El doctor Wentworth, el pez gordo del centro, fue a verme al día siguiente y se disculpó, en efecto. Se mostró muy amable, pero me miraba de una forma… no sé, como si el señor Sharpton lo hubiera llamado dos minutos después de hablar conmigo para echarle una bronca de campeonato.

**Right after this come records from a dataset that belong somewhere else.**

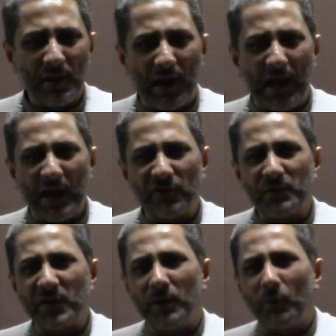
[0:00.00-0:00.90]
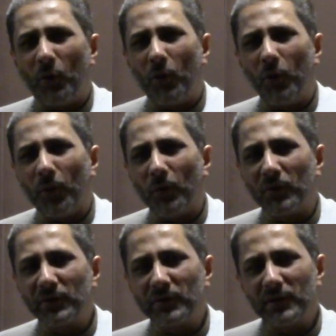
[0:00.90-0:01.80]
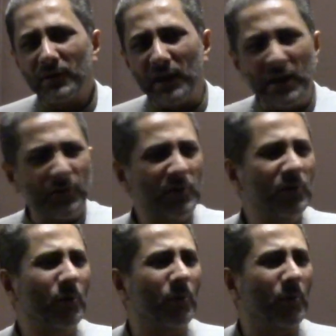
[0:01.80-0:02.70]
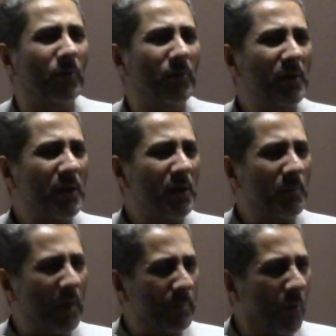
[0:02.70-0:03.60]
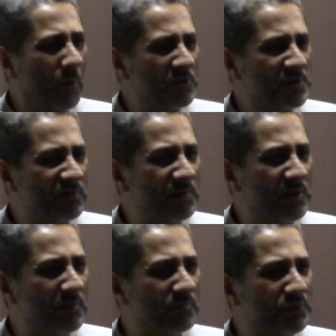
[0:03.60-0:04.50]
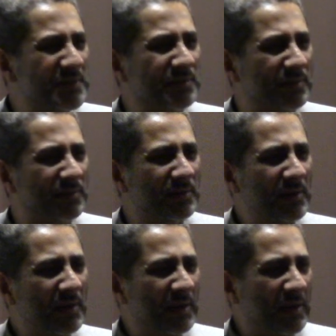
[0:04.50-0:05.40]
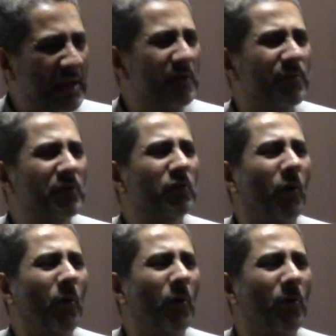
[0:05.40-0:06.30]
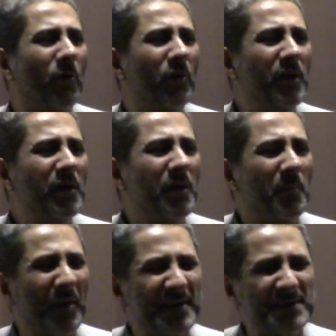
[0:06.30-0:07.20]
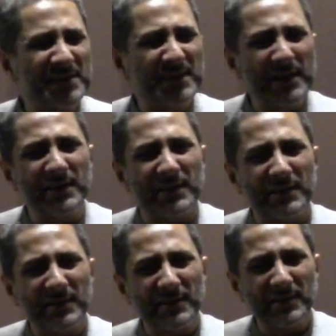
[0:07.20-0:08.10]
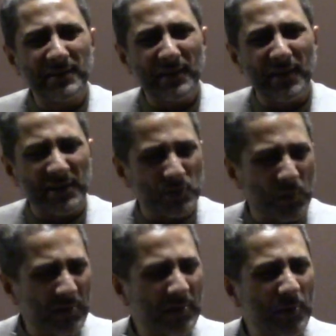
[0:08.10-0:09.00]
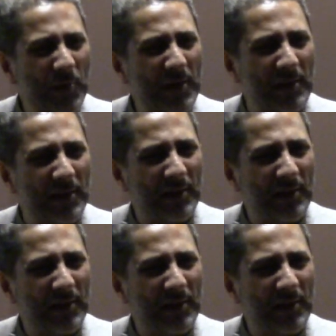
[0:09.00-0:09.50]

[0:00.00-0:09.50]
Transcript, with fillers: I have become old, even though my bones have become brittle, even though my skin has withered away,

El doctor Wentworth me llevó a dar un paseo por el jardín de atrás, una extensión de césped verde, ondulada y casi perfecta a finales de primavera, y me pidió disculpas por no «tenerme al corriente». La prueba de epilepsia era en realidad una prueba de epilepsia, afirmó, además de un tac, pero puesto que inducía un estado hipnótico en casi todos los pacientes, aprovechaban la circunstancia para dar algunas «instrucciones básicas». En mi caso se trataba de instrucciones sobre los programas informáticos que utilizaría en Columbia City. El doctor Wentworth me preguntó si tenía más dudas. Mentí y le dije que no.

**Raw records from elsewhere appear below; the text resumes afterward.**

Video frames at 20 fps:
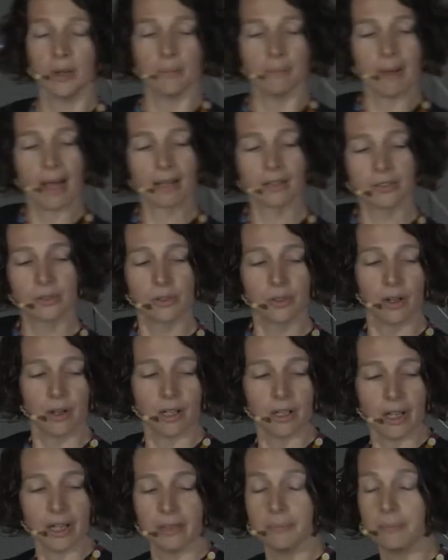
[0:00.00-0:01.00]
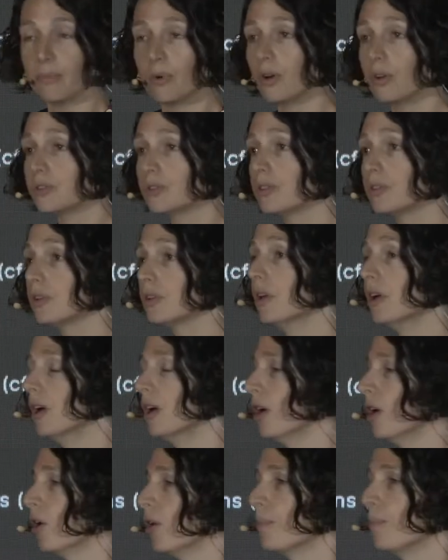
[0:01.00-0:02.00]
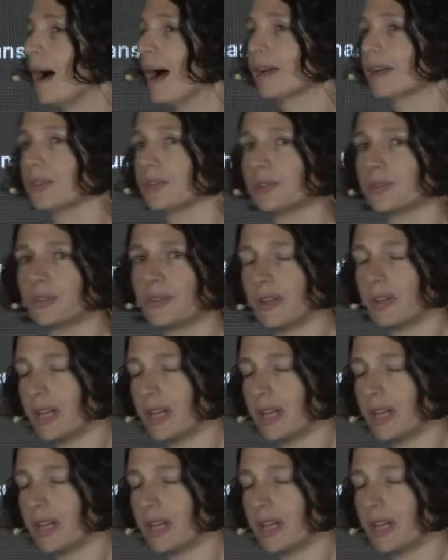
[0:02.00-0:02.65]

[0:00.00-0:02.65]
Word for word: back to the, a model or back into the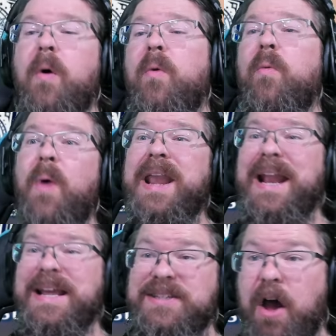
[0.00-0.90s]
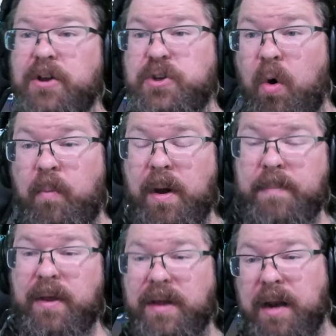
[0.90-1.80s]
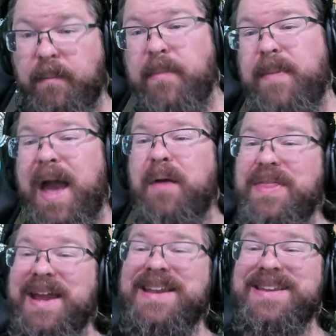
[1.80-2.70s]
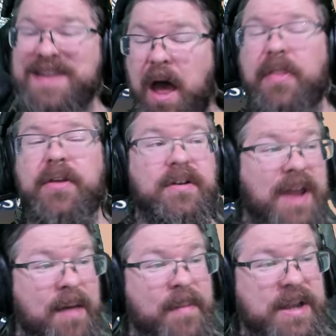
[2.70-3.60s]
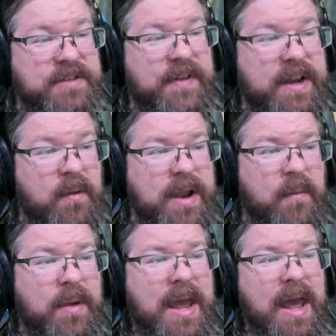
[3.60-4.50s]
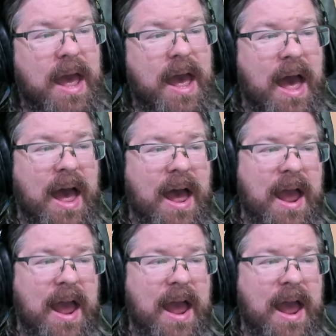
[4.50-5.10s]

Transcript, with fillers: What it is, y'all, it's your old boy Pilkin. I'm coming back with another Danmachi video. Now, ISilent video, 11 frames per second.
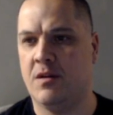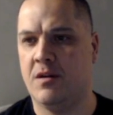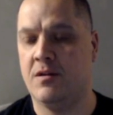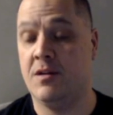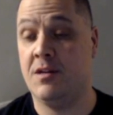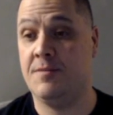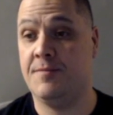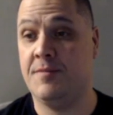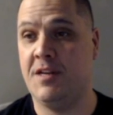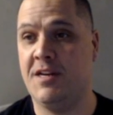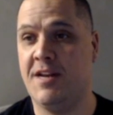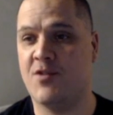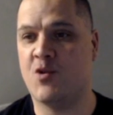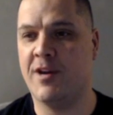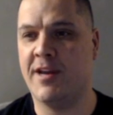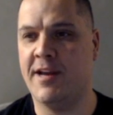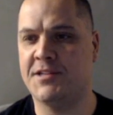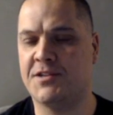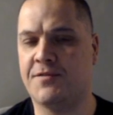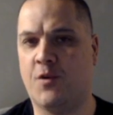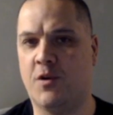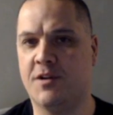Well, he didn't have a quick answer
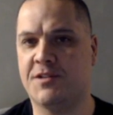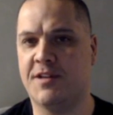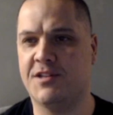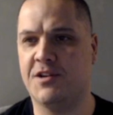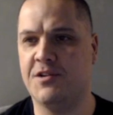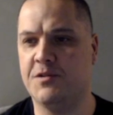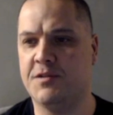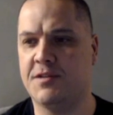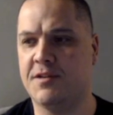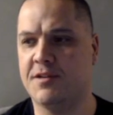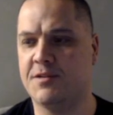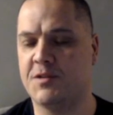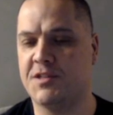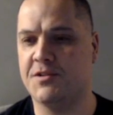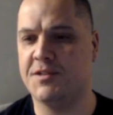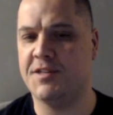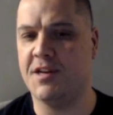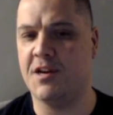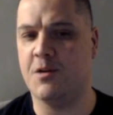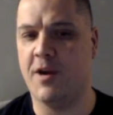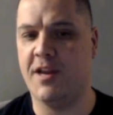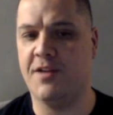for it, so that's good news, because we're still sitting here
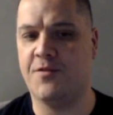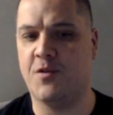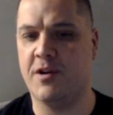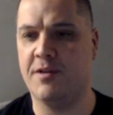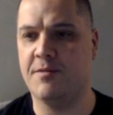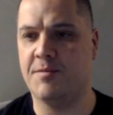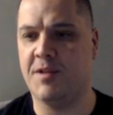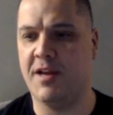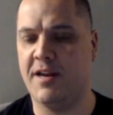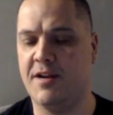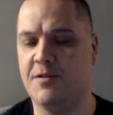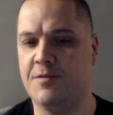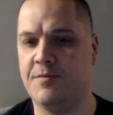waiting for him to play it out.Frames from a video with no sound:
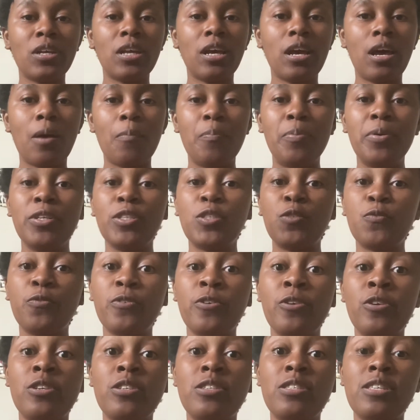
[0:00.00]
Pushed
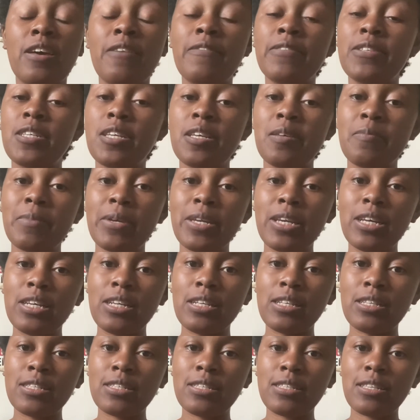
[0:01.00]
for 17
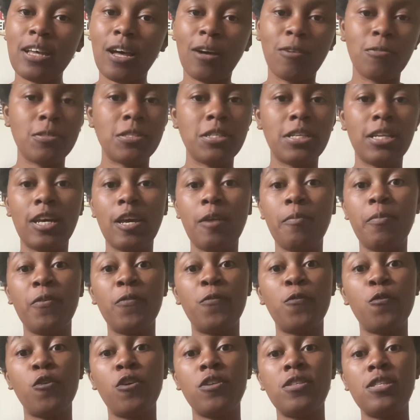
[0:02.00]
minutes. I was in labor
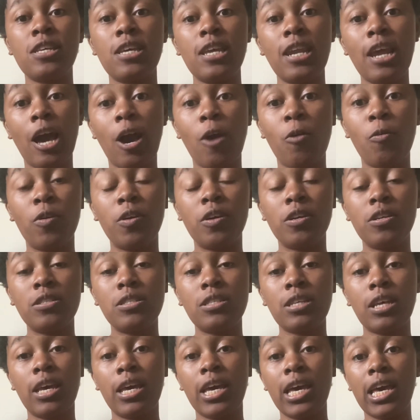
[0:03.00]
for 10 hours.
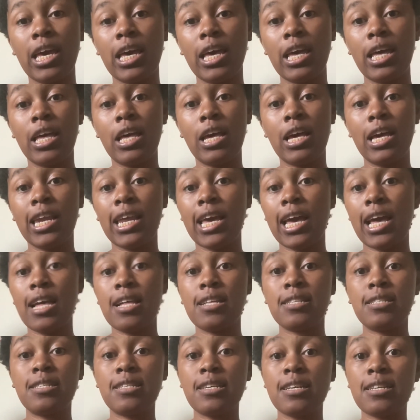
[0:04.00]
And
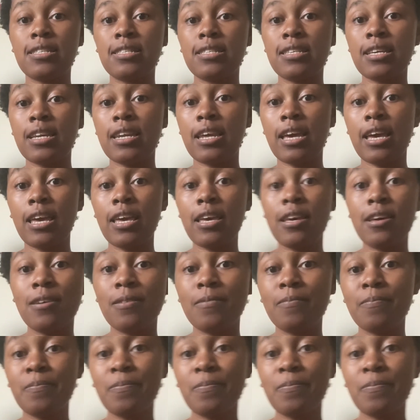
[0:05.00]
at 6:10 a.m.,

Pensarán que es un poco extraño, pero no es así. A ver, tenía a mis espaldas una larga y penosa andadura escolar que terminó tres meses antes de la graduación. Me había topado con profesores que me gustaban y otros a los que detestaba, pero nunca con ninguno en quien confiara. Era de los que siempre se sentaban al fondo de la clase si el profesor no imponía un orden alfabético y nunca tomaba parte en los debates. Por lo general contestaba «¿Eh?» cuando me preguntaban, y no había quien me sacara una pregunta ni a punta de pistola. El señor Sharpton era el único tipo al que había dejado acercarse a mí en toda mi vida, y el viejo doctor Wentworth, con su calva y sus ojos penetrantes tras las lentes de sus gafas sin montura, no era el señor Sharpton. Los cerdos volarían antes de que me franqueara con él, por no hablar de llorar en su hombro.

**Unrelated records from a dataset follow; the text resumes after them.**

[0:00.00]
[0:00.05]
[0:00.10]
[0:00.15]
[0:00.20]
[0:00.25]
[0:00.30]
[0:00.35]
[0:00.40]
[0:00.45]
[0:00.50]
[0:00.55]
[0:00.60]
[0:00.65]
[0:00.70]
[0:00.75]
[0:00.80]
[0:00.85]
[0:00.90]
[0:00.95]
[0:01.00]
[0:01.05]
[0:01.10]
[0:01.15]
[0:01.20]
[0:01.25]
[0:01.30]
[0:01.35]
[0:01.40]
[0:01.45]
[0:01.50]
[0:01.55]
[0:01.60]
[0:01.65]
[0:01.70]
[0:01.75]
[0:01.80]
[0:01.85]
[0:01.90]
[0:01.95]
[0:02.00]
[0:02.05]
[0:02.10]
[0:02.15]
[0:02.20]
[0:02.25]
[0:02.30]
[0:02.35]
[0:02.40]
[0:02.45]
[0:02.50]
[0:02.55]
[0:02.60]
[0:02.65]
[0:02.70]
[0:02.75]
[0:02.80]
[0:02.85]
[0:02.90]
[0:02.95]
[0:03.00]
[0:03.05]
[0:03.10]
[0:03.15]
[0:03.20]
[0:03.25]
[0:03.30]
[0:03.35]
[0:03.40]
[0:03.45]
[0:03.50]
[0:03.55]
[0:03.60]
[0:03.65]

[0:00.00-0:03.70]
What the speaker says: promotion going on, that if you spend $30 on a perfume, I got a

Además, joder, no sabía qué más preguntar de todos modos. Buena parte del tiempo me lo pasaba bien en Peoria, y estaba encantado con las perspectivas de futuro, trabajo nuevo, casa nueva, ciudad nueva… Todo el mundo se portó muy bien conmigo en Peoria. Incluso la comida era genial; carne asada, pollo frito, batidos… Todo lo que me gustaba, en suma. De acuerdo, no me hacían gracia las pruebas diagnósticas, esas paridas que hay que hacer con un lápiz IBM, y a veces me sentía aturdido, como si me hubieran puesto algo en el puré de patatas, o acelerado, a veces también acelerado, y en otras ocasiones, al menos dos, estuve seguro de que me habían vuelto a hipnotizar, pero ¿qué más daba? ¿Qué importancia podía tener eso después de ser perseguido por el aparcamiento de un supermercado por un chiflado que se ríe de ti mientras hace ruidos de coches de carreras e intenta atropellarte con un carro de la compra?